To make our life just a little bit easier, let’s apply the constant multiple rule. And this is that the limit as 𝑛 approaches infinity of some constant times the function in 𝑛 is equal to that constant times the limit of the function in 𝑛. So essentially, we can take the constant three outside of our limit.

And then this next step is going to appear a little bit strange. We’re going to divide both the numerator and denominator of our expression by 𝑛. The numerator then becomes one. And the denominator becomes one over 𝑛 times the square root of six 𝑛 squared plus four 𝑛 plus five. We’re now going to take this one over 𝑛 inside our square root. To do that, we’ll need to square it. So the denominator becomes the square root of six 𝑛 squared over 𝑛 squared plus four 𝑛 over 𝑛 squared plus five over 𝑛 squared. And then, actually, this simplifies quite nicely.

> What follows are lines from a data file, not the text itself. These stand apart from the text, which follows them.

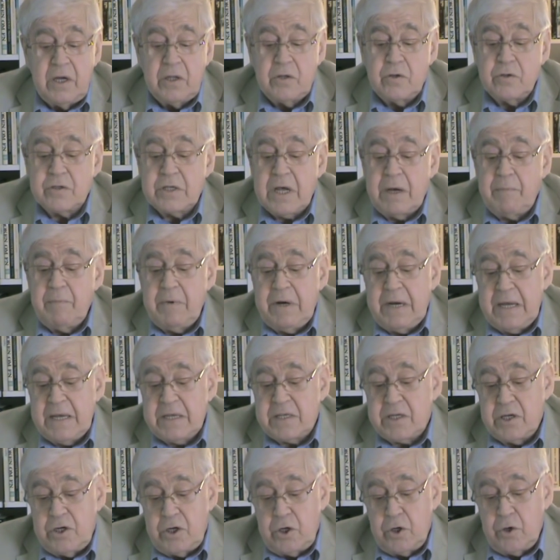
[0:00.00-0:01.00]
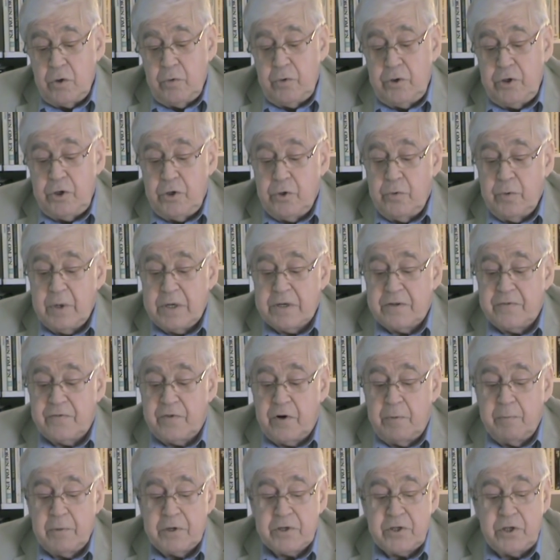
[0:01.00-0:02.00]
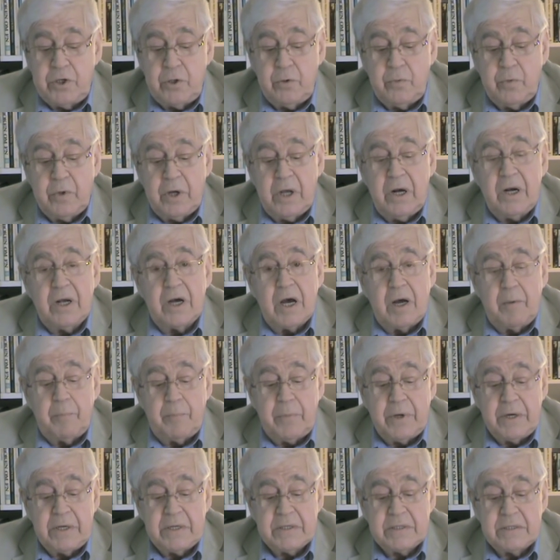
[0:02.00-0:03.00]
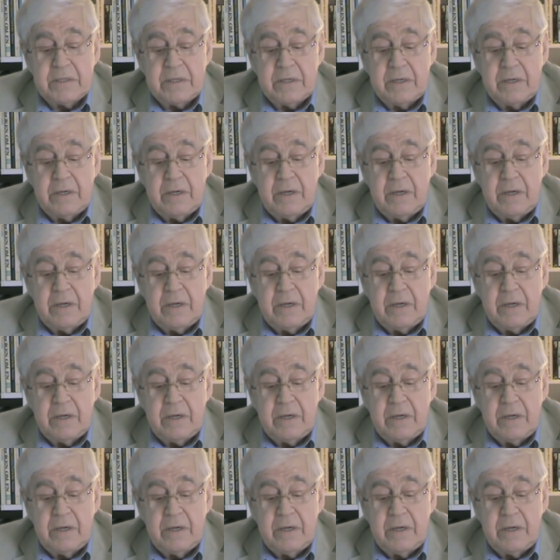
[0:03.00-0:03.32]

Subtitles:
to some less known US pharmaceutical companies.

We now have three times the limit as 𝑛 approaches infinity of one over the square root of six plus four over 𝑛 plus five over 𝑛 squared. And we’re now ready to apply direct substitution. As 𝑛 gets larger, four over 𝑛 and five over 𝑛 squared get smaller. They approach zero. One and six are both independent of 𝑛. So our limit becomes one over the square root of six.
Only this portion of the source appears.